ERIC-PCR分型是高效、便捷、低成本的分子分型方法,是基于基因間重復共有序列進行PCR擴增,由條帶數目及大小進行分型,用于評估菌株的遺傳多樣性和親緣關系。Staji等[13]發現,同一來源分離菌株基因存在差異,不同來源也可有較近的親緣關系。鄭曉風等[14]用ERIC-PCR方法發現菌株間存在交叉傳播。本研究將E.coli分為14種型,可見其廣泛的DNA多樣性。90.48%奶樣分離菌株與糞(土)分離菌株親緣關系較近,表明E.coli會通過多途徑水平傳播。基于ERIC-PCR,27株O157:H7E.coli分為8種型[15];我國華東地區的103株臨床乳腺炎E.coli被分為10個型[16]。本試驗ERIC基因多樣性與上述報道存在差異,可能因地理位置、血清型不同造成。

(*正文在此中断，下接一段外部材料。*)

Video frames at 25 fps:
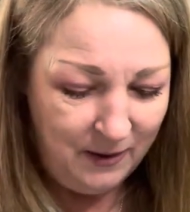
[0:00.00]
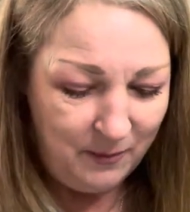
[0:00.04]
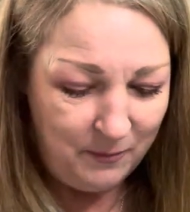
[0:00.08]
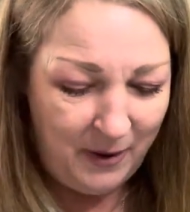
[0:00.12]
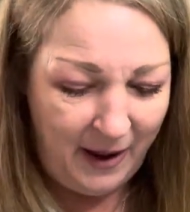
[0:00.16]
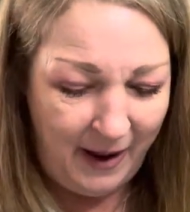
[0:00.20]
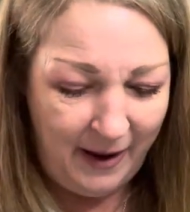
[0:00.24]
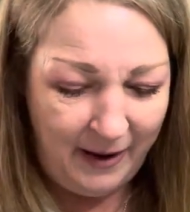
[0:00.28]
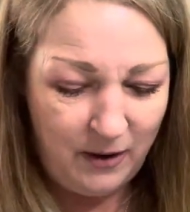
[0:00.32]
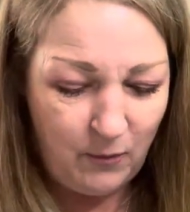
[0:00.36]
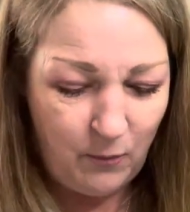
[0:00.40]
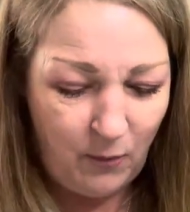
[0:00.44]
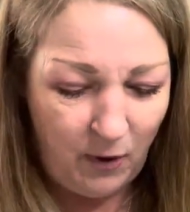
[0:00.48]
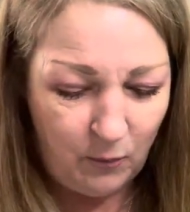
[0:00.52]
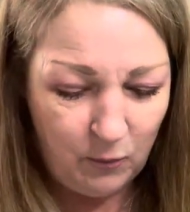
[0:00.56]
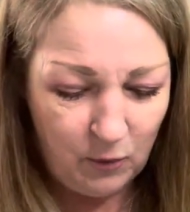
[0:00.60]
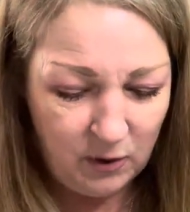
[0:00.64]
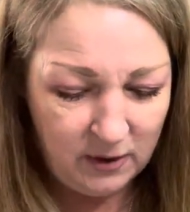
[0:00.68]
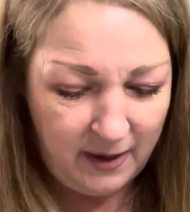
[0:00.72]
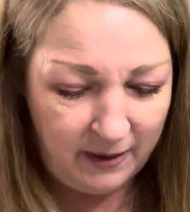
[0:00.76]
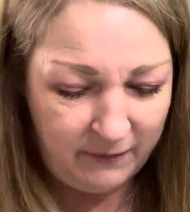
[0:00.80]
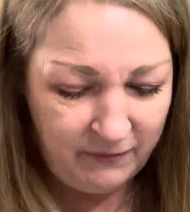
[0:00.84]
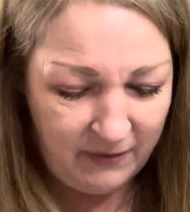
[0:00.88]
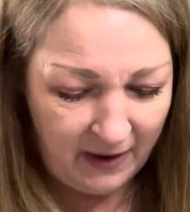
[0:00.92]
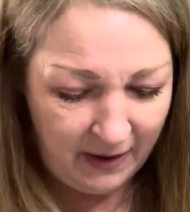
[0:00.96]
But anyway, we'll
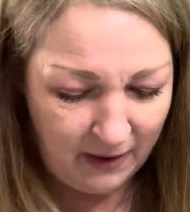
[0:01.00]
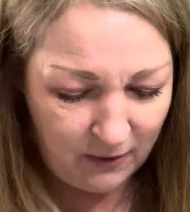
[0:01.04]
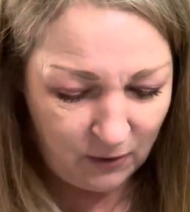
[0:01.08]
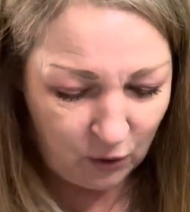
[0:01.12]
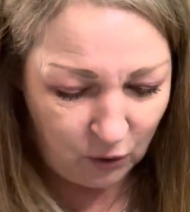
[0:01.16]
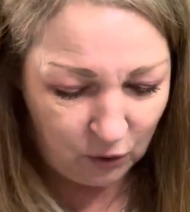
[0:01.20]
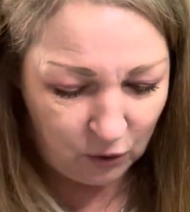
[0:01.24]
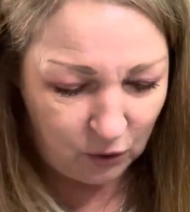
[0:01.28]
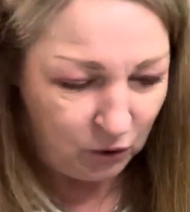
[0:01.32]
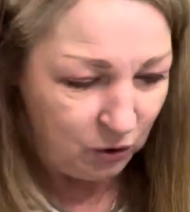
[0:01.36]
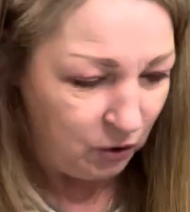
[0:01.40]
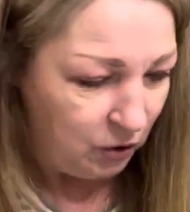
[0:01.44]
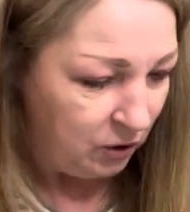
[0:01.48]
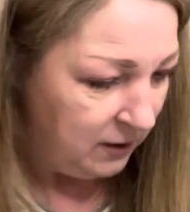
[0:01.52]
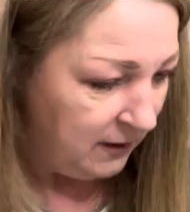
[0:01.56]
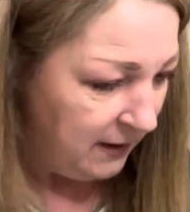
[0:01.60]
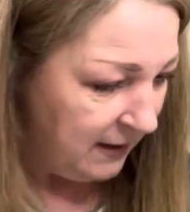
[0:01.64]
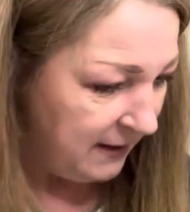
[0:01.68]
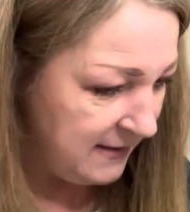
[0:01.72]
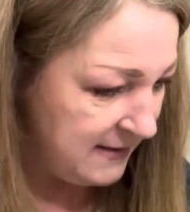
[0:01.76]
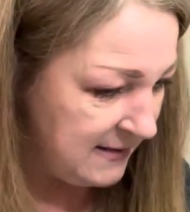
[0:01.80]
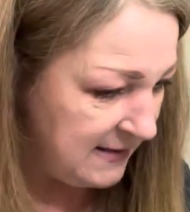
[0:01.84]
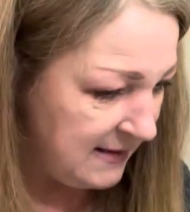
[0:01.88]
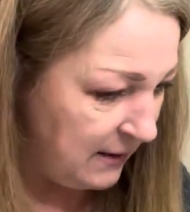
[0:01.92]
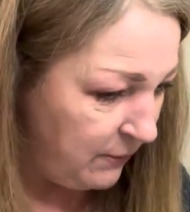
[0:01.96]
give it a go.
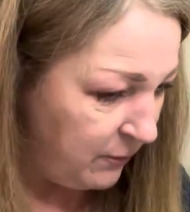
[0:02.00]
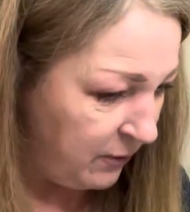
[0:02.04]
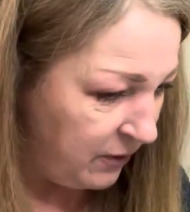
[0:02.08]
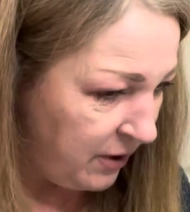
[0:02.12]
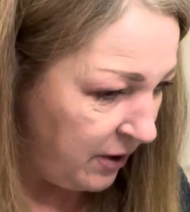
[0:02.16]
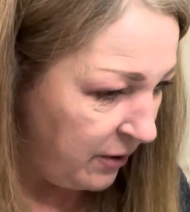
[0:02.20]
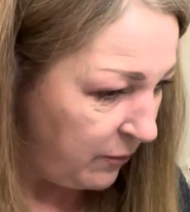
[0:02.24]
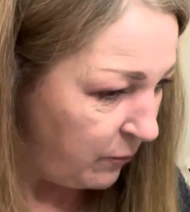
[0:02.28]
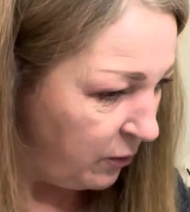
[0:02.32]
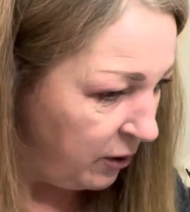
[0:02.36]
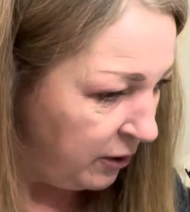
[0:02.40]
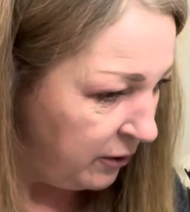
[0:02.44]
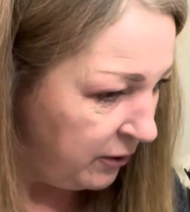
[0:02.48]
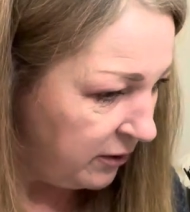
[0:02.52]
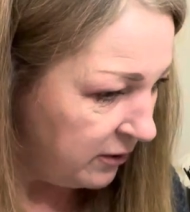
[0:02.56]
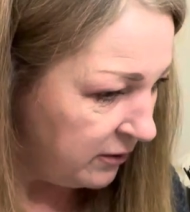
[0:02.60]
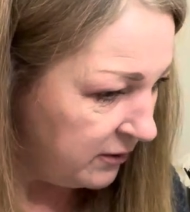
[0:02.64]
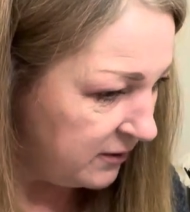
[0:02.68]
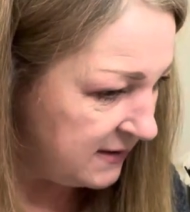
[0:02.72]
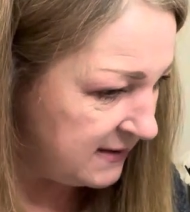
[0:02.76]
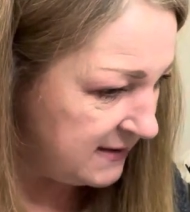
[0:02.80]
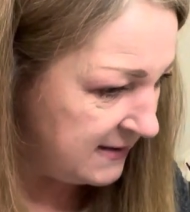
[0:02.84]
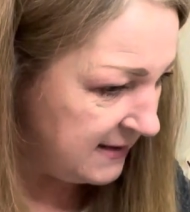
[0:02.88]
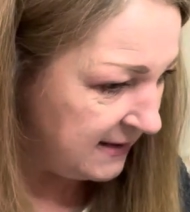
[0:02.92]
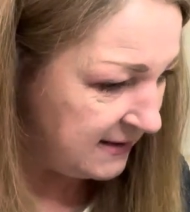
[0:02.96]
Let's see whether it
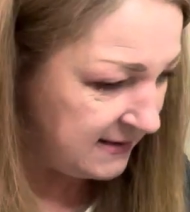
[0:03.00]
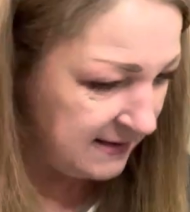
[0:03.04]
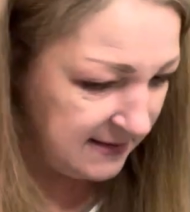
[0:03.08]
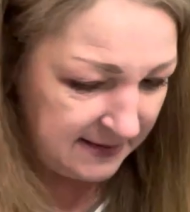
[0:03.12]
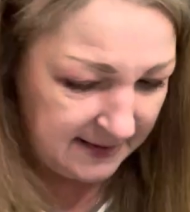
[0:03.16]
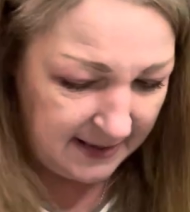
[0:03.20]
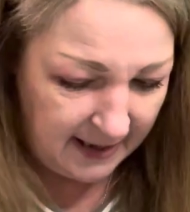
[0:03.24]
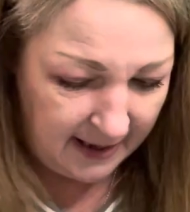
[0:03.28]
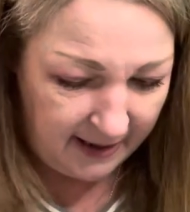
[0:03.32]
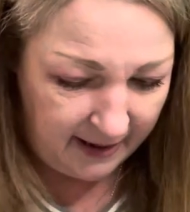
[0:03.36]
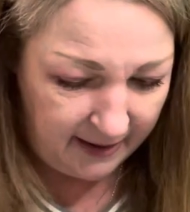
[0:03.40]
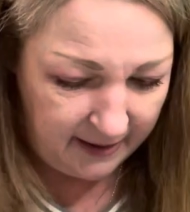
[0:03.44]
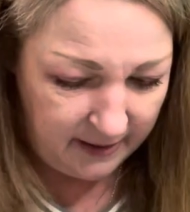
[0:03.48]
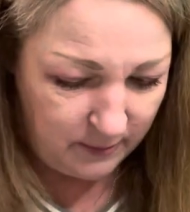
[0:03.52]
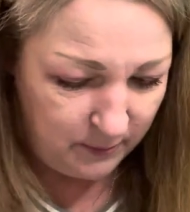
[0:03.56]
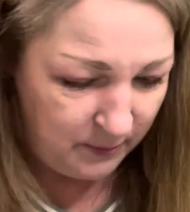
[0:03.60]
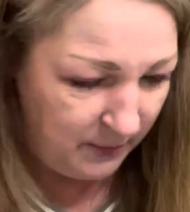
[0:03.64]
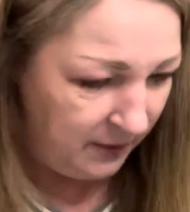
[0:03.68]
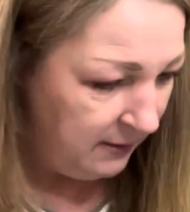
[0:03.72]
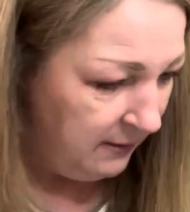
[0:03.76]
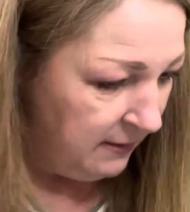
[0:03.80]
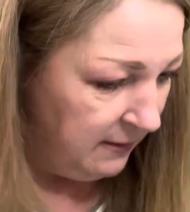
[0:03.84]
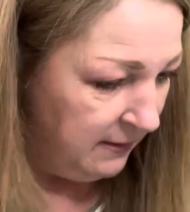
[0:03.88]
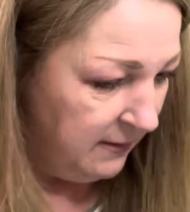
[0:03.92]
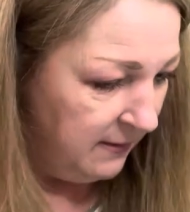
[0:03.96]
works this
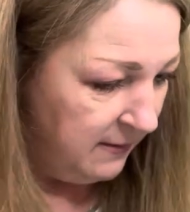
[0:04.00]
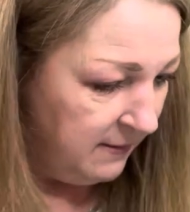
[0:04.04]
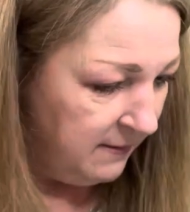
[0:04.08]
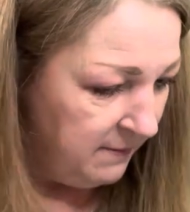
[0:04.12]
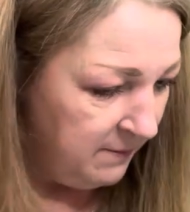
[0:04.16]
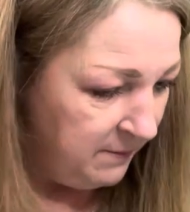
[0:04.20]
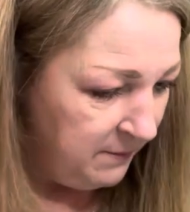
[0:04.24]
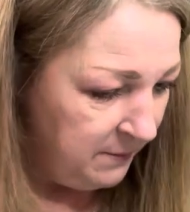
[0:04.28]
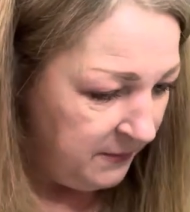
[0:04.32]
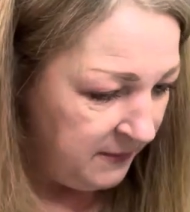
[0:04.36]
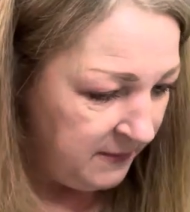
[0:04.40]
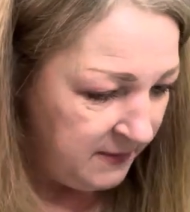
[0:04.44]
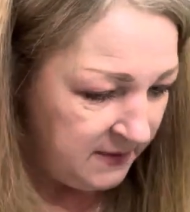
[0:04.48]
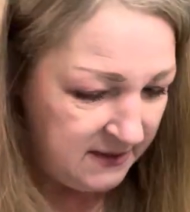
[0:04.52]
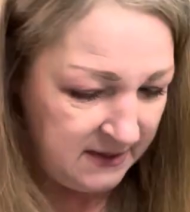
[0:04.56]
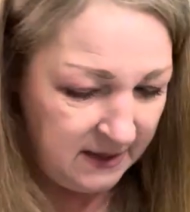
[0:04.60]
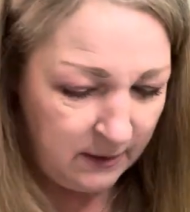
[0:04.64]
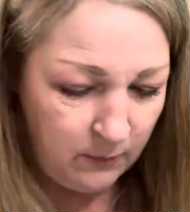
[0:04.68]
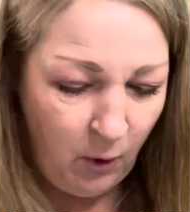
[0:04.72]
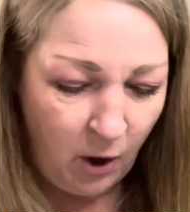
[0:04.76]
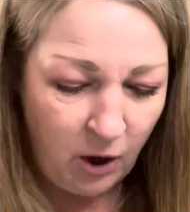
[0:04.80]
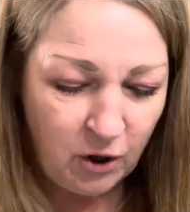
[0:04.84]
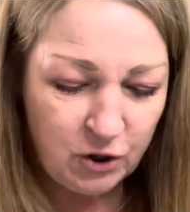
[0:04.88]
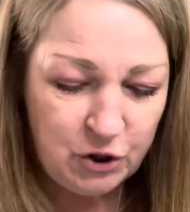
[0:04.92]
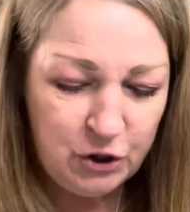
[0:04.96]
time. See,
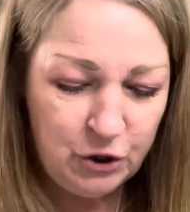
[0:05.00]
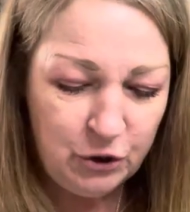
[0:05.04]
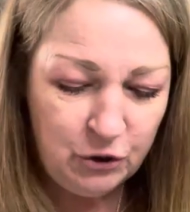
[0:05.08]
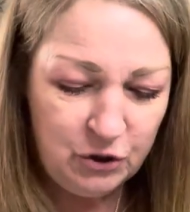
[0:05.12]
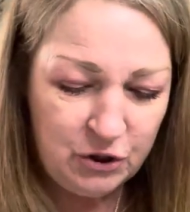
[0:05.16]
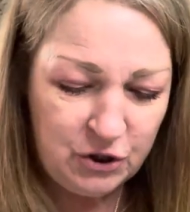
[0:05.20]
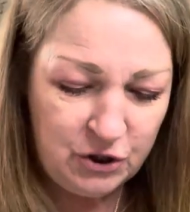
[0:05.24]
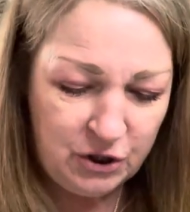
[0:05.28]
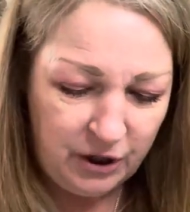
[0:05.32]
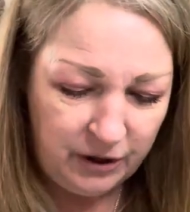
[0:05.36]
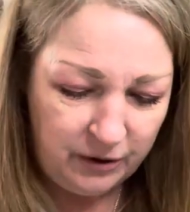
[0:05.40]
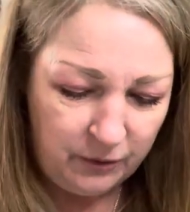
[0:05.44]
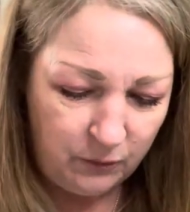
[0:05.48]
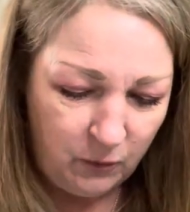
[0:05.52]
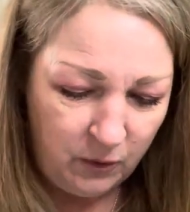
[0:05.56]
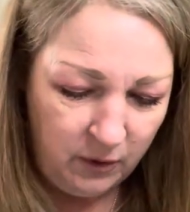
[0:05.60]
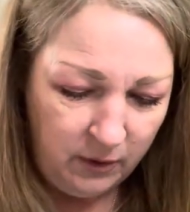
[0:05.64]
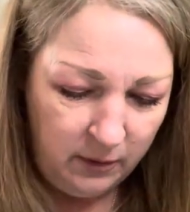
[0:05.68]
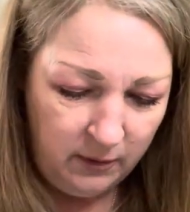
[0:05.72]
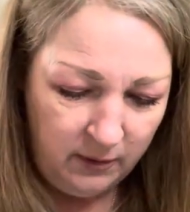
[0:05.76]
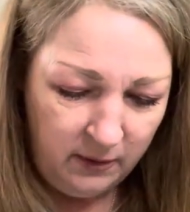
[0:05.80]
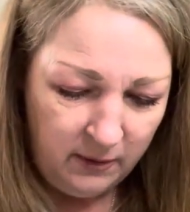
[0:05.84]
what I should do,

E.coli致病力與系統發育群有關[17]。胃腸道黏膜上的共生E.coli無致病性,通常為A和B1群;引起腸道感染的大都為A、B1或D群;引起腸外感染的分布于B2和D群[18],說明A和B1群為條件致病性,B2和D群致病性較強。本研究分離E.coli大都是條件致病性的,分階段管理、提高飼養水平、及時并合理處理糞便可減少動物發病。張星星等[19]報道新疆腹瀉犢牛糞源E.coli主要為A群,其次是D、B1、B2群;佟盼盼等[20]報道新疆地區牛源產志賀毒素E.coli(STEC)以A群為主(94.74%),E群2.39%,B1、D和F群較少;張德顯[21]調查發現A群是遼寧地區臨床乳腺炎E.coli優勢群;本研究顯示,奶牛養殖環境中E.coli主要為B1群,其次為A群,還有5.62%的C+D+E+F群;與上述兩報道不一致,一方面可能是早期的方法將C群歸入A群,而本文采用了最新的方法;另一方面樣品來源不同,可能影響試驗結果。本研究未檢測到B2群,與馬帥等的研究[22]相比多出分離自病牛運動場糞土的F群;Sarowska等[23]報道F群與B2群相關,本研究結果與Sarowska等的報道相吻合。Rehman等[24]和Bessalah等[25]用最新方法分別研究腹瀉牦牛源和不同健康狀況駱駝源E.coli,結果顯示分別以A(79.5%)和B1群(53%)為主。本結果與其結果存在不同,這些差異可能與動物種類、健康狀況及地理位置有關,需進一步研究證實。
通過對E.coli的分離鑒定,共獲得非重復菌株338株;ERIC-PCR將其分為Ⅰ~ⅩⅣ共14種型,Ⅳ型為優勢型;不同時間、生長階段及來源E.coli的系統進化分群以B1群為主。